— MATERIAL FOR THE TASK —
_ _ _ _ _ _ _

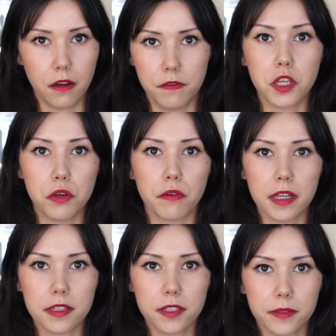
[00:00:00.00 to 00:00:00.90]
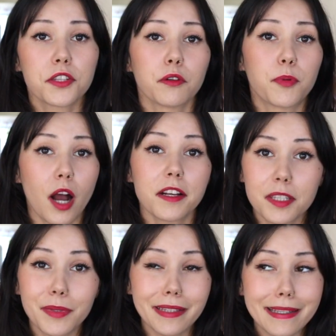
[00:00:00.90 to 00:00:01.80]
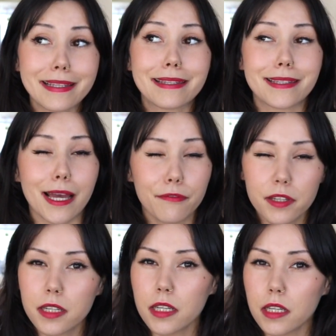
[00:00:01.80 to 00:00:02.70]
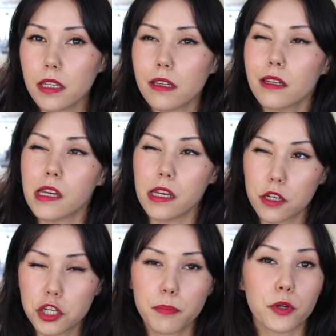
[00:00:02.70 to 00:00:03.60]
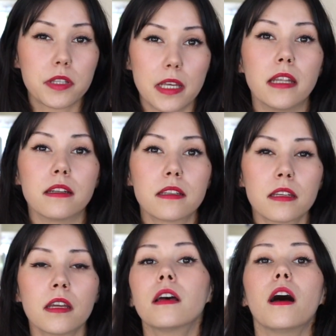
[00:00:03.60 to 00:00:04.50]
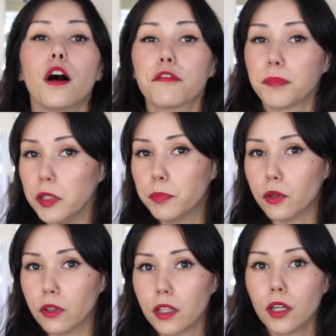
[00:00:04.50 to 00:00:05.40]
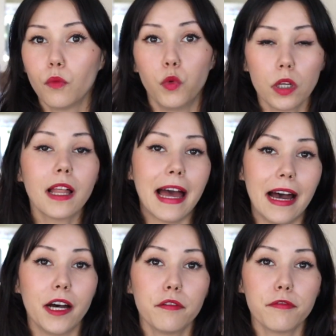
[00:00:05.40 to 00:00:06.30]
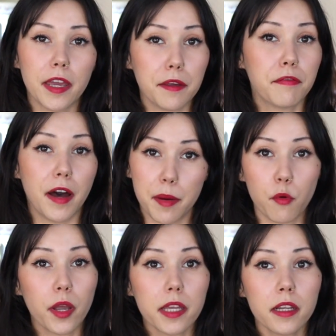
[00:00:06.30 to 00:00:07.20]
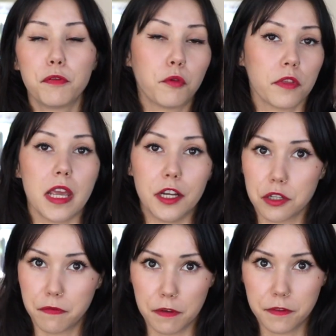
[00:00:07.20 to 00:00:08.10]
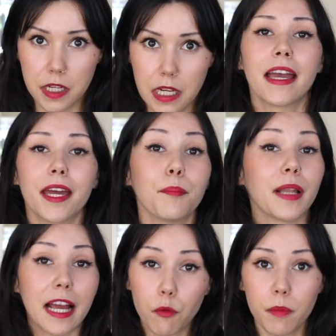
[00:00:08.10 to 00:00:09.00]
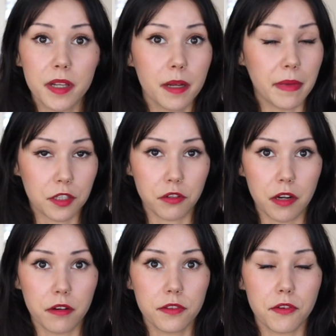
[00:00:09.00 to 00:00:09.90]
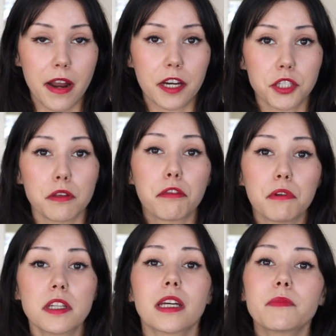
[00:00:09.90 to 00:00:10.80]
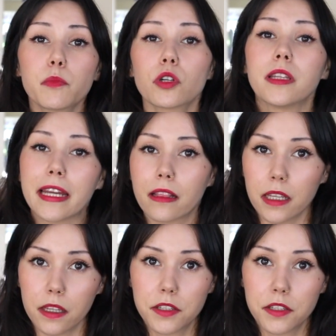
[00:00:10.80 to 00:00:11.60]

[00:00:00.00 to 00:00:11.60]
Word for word: of the uterus. So approximately 70-ish percent of people will have a fibroid before the age of 50. And black women and menstruators are actually three times more likely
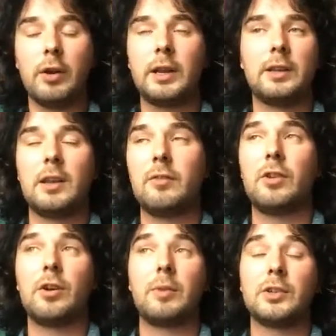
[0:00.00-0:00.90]
and I didn't even
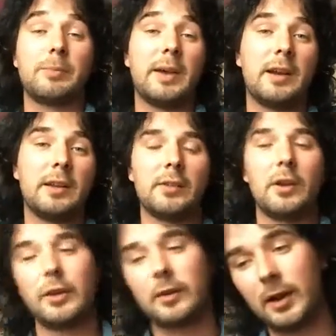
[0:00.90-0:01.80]
know much about it, so I
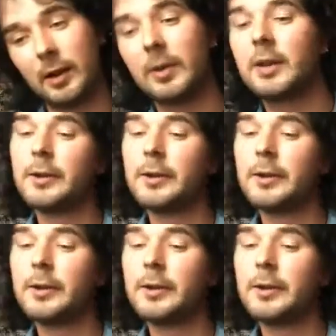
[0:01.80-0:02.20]
looked it up.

_ _ _ _ _ _ _

— WORK INSTRUCTIONS —
Leave every picture out and retype exactly the lines of the records above from the one holding "[00:00:10.80 to 00:00:11.60]" through the last, both ends included and nothing besides.

— ANSWER SECTION —
[00:00:10.80 to 00:00:11.60]

[00:00:00.00 to 00:00:11.60]
Word for word: of the uterus. So approximately 70-ish percent of people will have a fibroid before the age of 50. And black women and menstruators are actually three times more likely
[0:00.00-0:00.90]
and I didn't even
[0:00.90-0:01.80]
know much about it, so I
[0:01.80-0:02.20]
looked it up.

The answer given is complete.